Are you incubating the work like you used to with XOXO? Is The Hiding Place meant to be a work in progress, sort of like a trial balloon?
The Hiding Place will be connected in a way to Becoming Good. I think the big difference between what we’re trying to do with True Lobster and what we did when I was a part of XOXO is that XOXO is really interested in experimentation and with True Lobster we’re focused on intention. I think that XOXO embraced chaos. We want to be very specific about the chaos that we highlight. In the world it’s really easy to go along with things and not realize that you’re accidentally contributing to something like systemic racism for example.
It’s attractive allowing the accidents of the cosmos to come down, but there can be unintentional consequences.

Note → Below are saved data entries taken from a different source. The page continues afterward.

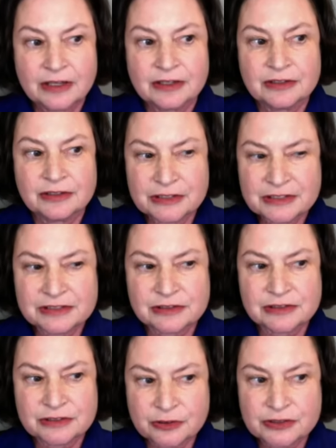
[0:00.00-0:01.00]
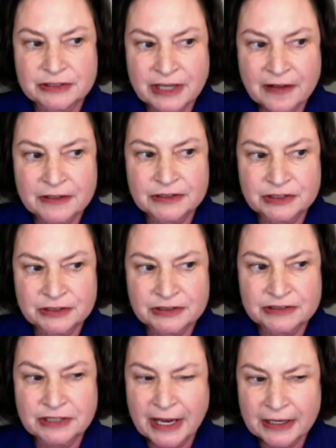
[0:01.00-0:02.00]
this
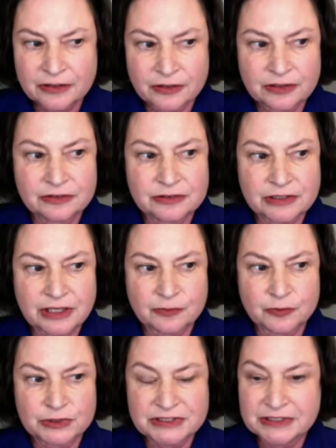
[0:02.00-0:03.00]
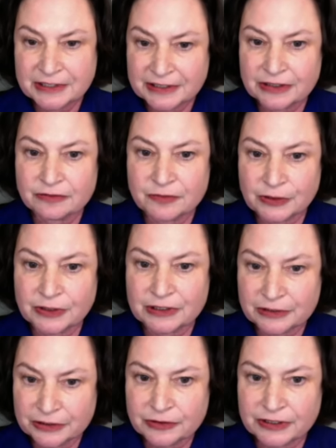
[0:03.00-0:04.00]
sociologist, Tiger, was seeing it very
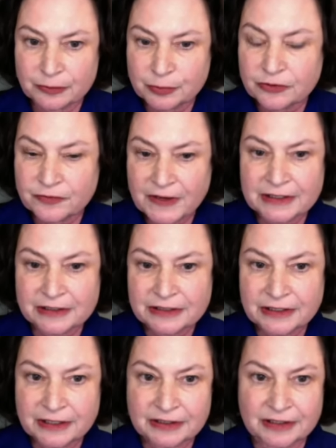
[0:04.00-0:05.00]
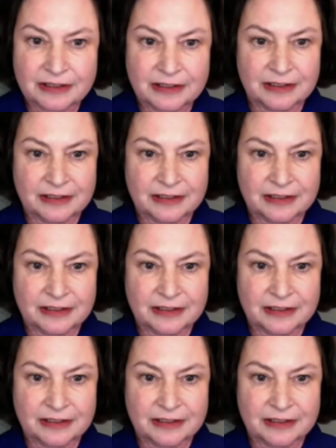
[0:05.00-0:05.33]
clearly and prophetically, I think.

Yes. [Specificity] is hard work. Becoming Good is somewhere between a fairy tale and a cultural critique on the way we raise Southern white women to uphold and propel white male patriarchy, specifically how we deal with perpetrating violence. We’re finding that the world building needs to be very clear and specific and not in a way that’s preachy. That’s why it’s in this fairy tale realm.
When you experience it, you think it’s a fun and weird Brothers Grimm/Rumpelstiltskin thing — and then it infects the audience. It’s understated, and hopefully it will remain nuanced as the text develops. [For instance], we have these little sand people in the show. They are grains of sand. There are some characters that are very intentional about the way they walk on the sand, and other characters who pay no mind. We use things like that to highlight the message.